=== Section Start ===

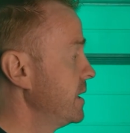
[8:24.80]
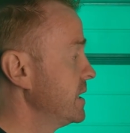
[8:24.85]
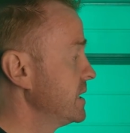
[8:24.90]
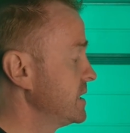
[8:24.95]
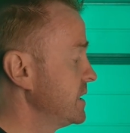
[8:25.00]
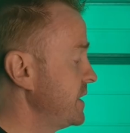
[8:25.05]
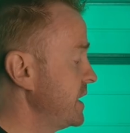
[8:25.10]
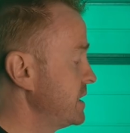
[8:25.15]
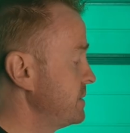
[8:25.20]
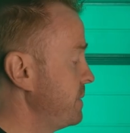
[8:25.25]

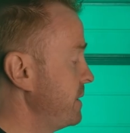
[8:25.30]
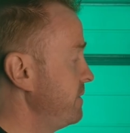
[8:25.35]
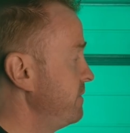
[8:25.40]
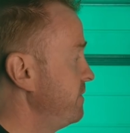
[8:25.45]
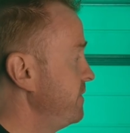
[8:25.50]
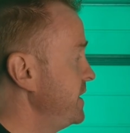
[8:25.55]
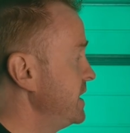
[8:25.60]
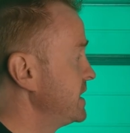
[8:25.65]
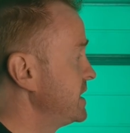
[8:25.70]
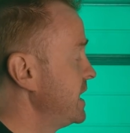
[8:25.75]
So that's been
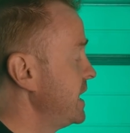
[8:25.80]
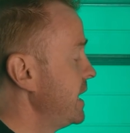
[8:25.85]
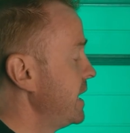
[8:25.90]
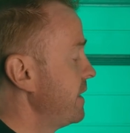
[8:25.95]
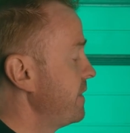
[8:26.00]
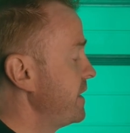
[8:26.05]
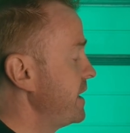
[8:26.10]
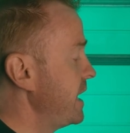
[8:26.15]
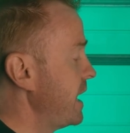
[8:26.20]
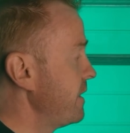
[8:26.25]
fixed.
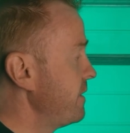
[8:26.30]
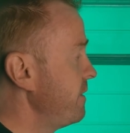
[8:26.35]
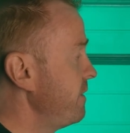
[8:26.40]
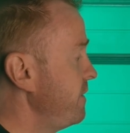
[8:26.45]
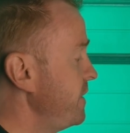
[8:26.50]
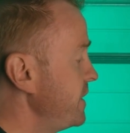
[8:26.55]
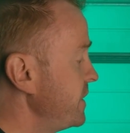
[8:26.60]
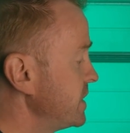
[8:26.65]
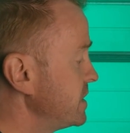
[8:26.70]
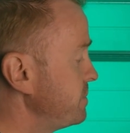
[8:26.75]
The other
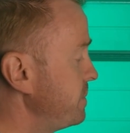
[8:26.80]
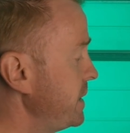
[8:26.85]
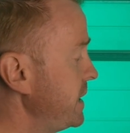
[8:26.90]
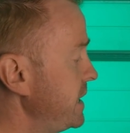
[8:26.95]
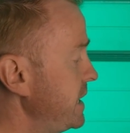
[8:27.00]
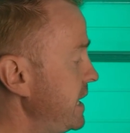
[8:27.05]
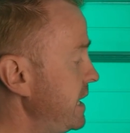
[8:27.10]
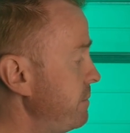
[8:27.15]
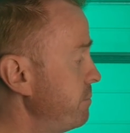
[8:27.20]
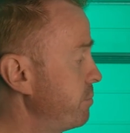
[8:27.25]
thing that's
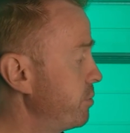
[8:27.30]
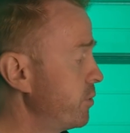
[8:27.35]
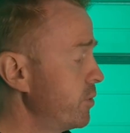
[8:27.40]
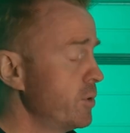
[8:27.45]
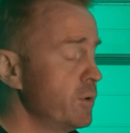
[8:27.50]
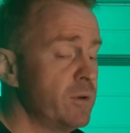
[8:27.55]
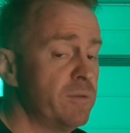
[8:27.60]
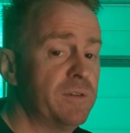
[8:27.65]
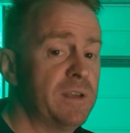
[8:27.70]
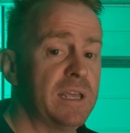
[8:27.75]
been
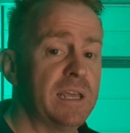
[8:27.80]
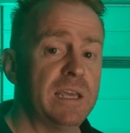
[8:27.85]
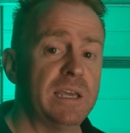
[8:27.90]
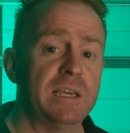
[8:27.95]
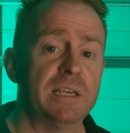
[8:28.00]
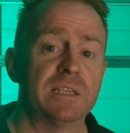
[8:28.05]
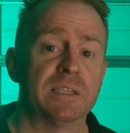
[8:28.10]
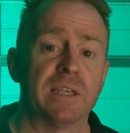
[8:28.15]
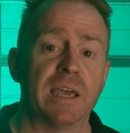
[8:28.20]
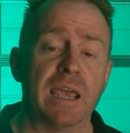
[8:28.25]
improved
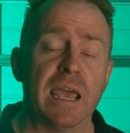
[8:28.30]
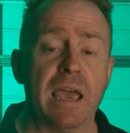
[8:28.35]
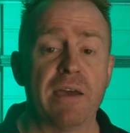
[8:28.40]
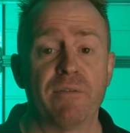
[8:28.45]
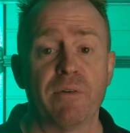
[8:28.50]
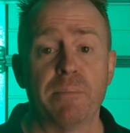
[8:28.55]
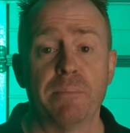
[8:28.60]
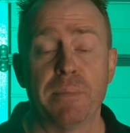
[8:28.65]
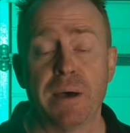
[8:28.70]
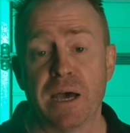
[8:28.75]
is they
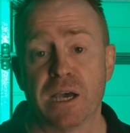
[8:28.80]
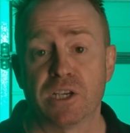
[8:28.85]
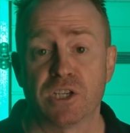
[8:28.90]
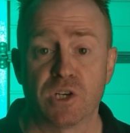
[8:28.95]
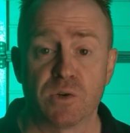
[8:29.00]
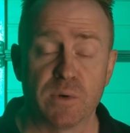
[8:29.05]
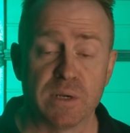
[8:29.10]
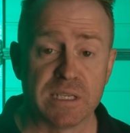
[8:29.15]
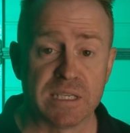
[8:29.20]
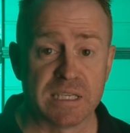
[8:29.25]
have a
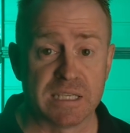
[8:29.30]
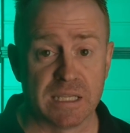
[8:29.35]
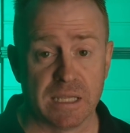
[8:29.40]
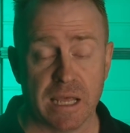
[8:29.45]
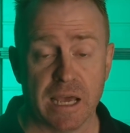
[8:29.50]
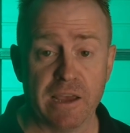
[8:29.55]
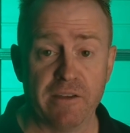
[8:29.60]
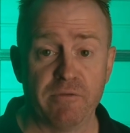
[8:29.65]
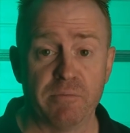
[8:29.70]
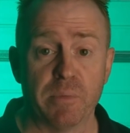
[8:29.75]
master and
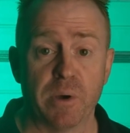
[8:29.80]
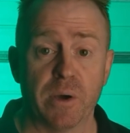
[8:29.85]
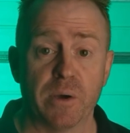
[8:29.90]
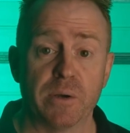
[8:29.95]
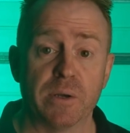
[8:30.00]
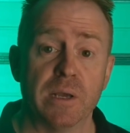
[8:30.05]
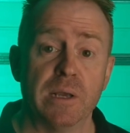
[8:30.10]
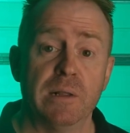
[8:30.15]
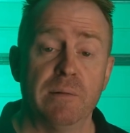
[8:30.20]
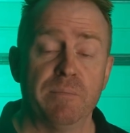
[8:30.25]
slave
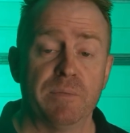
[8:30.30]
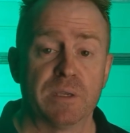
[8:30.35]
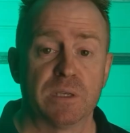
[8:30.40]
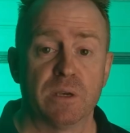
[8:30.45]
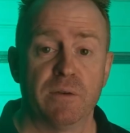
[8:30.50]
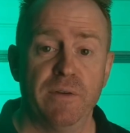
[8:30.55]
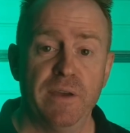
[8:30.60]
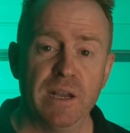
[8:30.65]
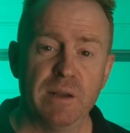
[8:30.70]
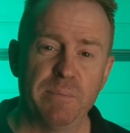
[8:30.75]
mode.
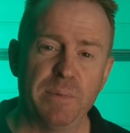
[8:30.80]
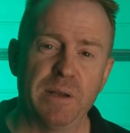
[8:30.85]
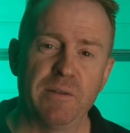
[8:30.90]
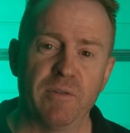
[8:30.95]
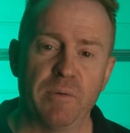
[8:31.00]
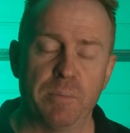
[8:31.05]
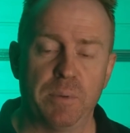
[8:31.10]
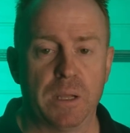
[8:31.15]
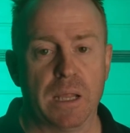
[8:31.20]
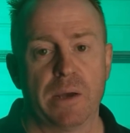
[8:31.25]
So I've had a bit
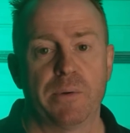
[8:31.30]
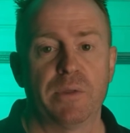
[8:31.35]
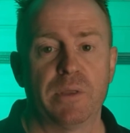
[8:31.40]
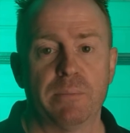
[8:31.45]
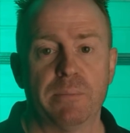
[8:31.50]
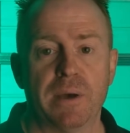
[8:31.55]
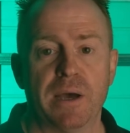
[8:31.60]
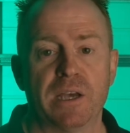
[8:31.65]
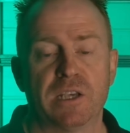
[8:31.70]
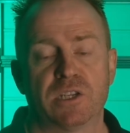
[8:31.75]
of a play with
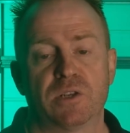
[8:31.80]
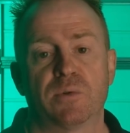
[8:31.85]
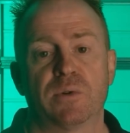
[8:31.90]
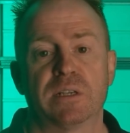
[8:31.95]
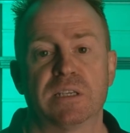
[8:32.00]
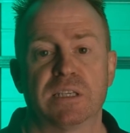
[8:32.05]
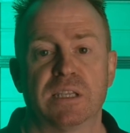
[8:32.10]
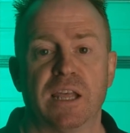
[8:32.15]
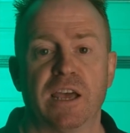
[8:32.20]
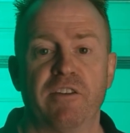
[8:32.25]
the master
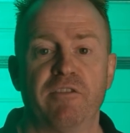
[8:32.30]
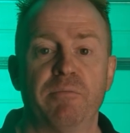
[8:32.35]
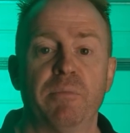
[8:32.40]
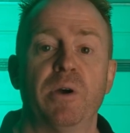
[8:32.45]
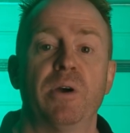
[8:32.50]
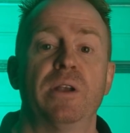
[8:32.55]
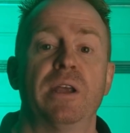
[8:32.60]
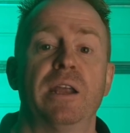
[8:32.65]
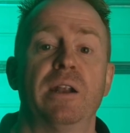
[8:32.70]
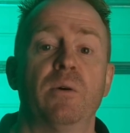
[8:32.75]
and slave
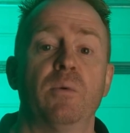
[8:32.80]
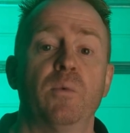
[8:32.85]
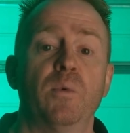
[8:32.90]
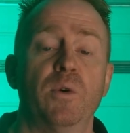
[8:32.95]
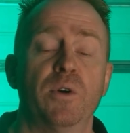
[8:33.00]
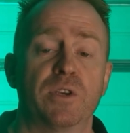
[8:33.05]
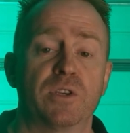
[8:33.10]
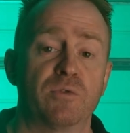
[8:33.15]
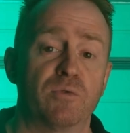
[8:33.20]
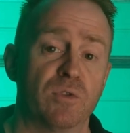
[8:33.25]
mode and it
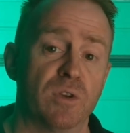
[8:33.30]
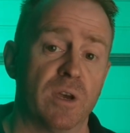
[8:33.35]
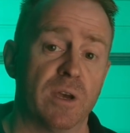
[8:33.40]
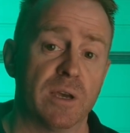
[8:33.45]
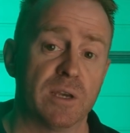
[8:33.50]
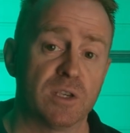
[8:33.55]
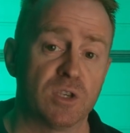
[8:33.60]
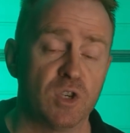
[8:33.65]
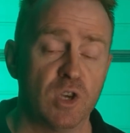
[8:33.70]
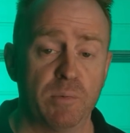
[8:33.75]
works
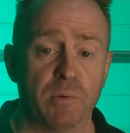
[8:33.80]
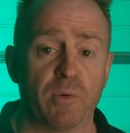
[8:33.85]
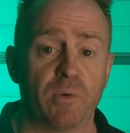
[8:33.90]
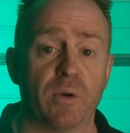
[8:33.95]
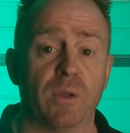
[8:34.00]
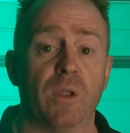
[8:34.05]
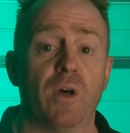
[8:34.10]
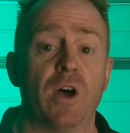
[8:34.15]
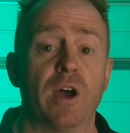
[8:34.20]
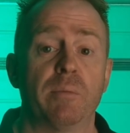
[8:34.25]
super
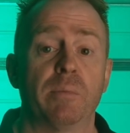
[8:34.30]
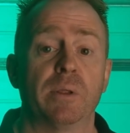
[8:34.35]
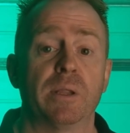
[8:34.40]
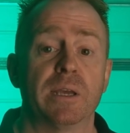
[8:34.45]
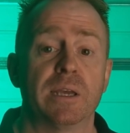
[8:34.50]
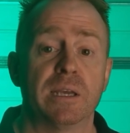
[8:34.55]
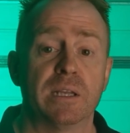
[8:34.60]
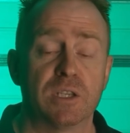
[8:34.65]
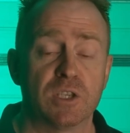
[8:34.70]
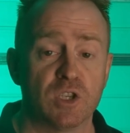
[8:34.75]

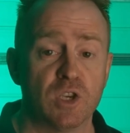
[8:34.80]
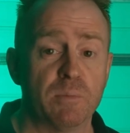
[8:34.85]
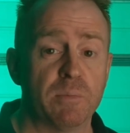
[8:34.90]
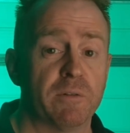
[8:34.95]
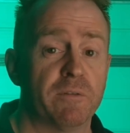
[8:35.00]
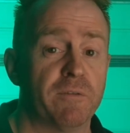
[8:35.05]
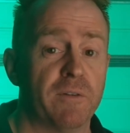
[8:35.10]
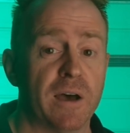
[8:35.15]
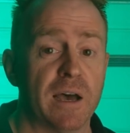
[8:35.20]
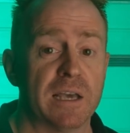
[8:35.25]
reliably. It's
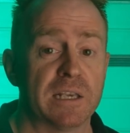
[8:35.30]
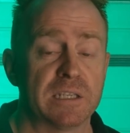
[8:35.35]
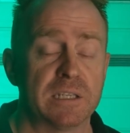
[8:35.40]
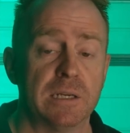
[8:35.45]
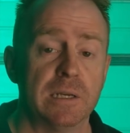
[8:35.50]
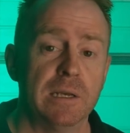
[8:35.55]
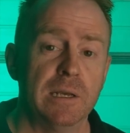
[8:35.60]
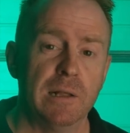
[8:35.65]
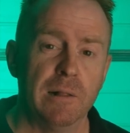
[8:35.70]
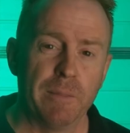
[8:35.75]
super fast.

=== Section End ===

— DIRECTIONS FOR THIS TASK —
An exact copy of the records above is needed, free of pictures.

— WRITTEN ANSWER —
[8:24.80]
[8:24.85]
[8:24.90]
[8:24.95]
[8:25.00]
[8:25.05]
[8:25.10]
[8:25.15]
[8:25.20]
[8:25.25]

[8:25.30]
[8:25.35]
[8:25.40]
[8:25.45]
[8:25.50]
[8:25.55]
[8:25.60]
[8:25.65]
[8:25.70]
[8:25.75]
So that's been
[8:25.80]
[8:25.85]
[8:25.90]
[8:25.95]
[8:26.00]
[8:26.05]
[8:26.10]
[8:26.15]
[8:26.20]
[8:26.25]
fixed.
[8:26.30]
[8:26.35]
[8:26.40]
[8:26.45]
[8:26.50]
[8:26.55]
[8:26.60]
[8:26.65]
[8:26.70]
[8:26.75]
The other
[8:26.80]
[8:26.85]
[8:26.90]
[8:26.95]
[8:27.00]
[8:27.05]
[8:27.10]
[8:27.15]
[8:27.20]
[8:27.25]
thing that's
[8:27.30]
[8:27.35]
[8:27.40]
[8:27.45]
[8:27.50]
[8:27.55]
[8:27.60]
[8:27.65]
[8:27.70]
[8:27.75]
been
[8:27.80]
[8:27.85]
[8:27.90]
[8:27.95]
[8:28.00]
[8:28.05]
[8:28.10]
[8:28.15]
[8:28.20]
[8:28.25]
improved
[8:28.30]
[8:28.35]
[8:28.40]
[8:28.45]
[8:28.50]
[8:28.55]
[8:28.60]
[8:28.65]
[8:28.70]
[8:28.75]
is they
[8:28.80]
[8:28.85]
[8:28.90]
[8:28.95]
[8:29.00]
[8:29.05]
[8:29.10]
[8:29.15]
[8:29.20]
[8:29.25]
have a
[8:29.30]
[8:29.35]
[8:29.40]
[8:29.45]
[8:29.50]
[8:29.55]
[8:29.60]
[8:29.65]
[8:29.70]
[8:29.75]
master and
[8:29.80]
[8:29.85]
[8:29.90]
[8:29.95]
[8:30.00]
[8:30.05]
[8:30.10]
[8:30.15]
[8:30.20]
[8:30.25]
slave
[8:30.30]
[8:30.35]
[8:30.40]
[8:30.45]
[8:30.50]
[8:30.55]
[8:30.60]
[8:30.65]
[8:30.70]
[8:30.75]
mode.
[8:30.80]
[8:30.85]
[8:30.90]
[8:30.95]
[8:31.00]
[8:31.05]
[8:31.10]
[8:31.15]
[8:31.20]
[8:31.25]
So I've had a bit
[8:31.30]
[8:31.35]
[8:31.40]
[8:31.45]
[8:31.50]
[8:31.55]
[8:31.60]
[8:31.65]
[8:31.70]
[8:31.75]
of a play with
[8:31.80]
[8:31.85]
[8:31.90]
[8:31.95]
[8:32.00]
[8:32.05]
[8:32.10]
[8:32.15]
[8:32.20]
[8:32.25]
the master
[8:32.30]
[8:32.35]
[8:32.40]
[8:32.45]
[8:32.50]
[8:32.55]
[8:32.60]
[8:32.65]
[8:32.70]
[8:32.75]
and slave
[8:32.80]
[8:32.85]
[8:32.90]
[8:32.95]
[8:33.00]
[8:33.05]
[8:33.10]
[8:33.15]
[8:33.20]
[8:33.25]
mode and it
[8:33.30]
[8:33.35]
[8:33.40]
[8:33.45]
[8:33.50]
[8:33.55]
[8:33.60]
[8:33.65]
[8:33.70]
[8:33.75]
works
[8:33.80]
[8:33.85]
[8:33.90]
[8:33.95]
[8:34.00]
[8:34.05]
[8:34.10]
[8:34.15]
[8:34.20]
[8:34.25]
super
[8:34.30]
[8:34.35]
[8:34.40]
[8:34.45]
[8:34.50]
[8:34.55]
[8:34.60]
[8:34.65]
[8:34.70]
[8:34.75]

[8:34.80]
[8:34.85]
[8:34.90]
[8:34.95]
[8:35.00]
[8:35.05]
[8:35.10]
[8:35.15]
[8:35.20]
[8:35.25]
reliably. It's
[8:35.30]
[8:35.35]
[8:35.40]
[8:35.45]
[8:35.50]
[8:35.55]
[8:35.60]
[8:35.65]
[8:35.70]
[8:35.75]
super fast.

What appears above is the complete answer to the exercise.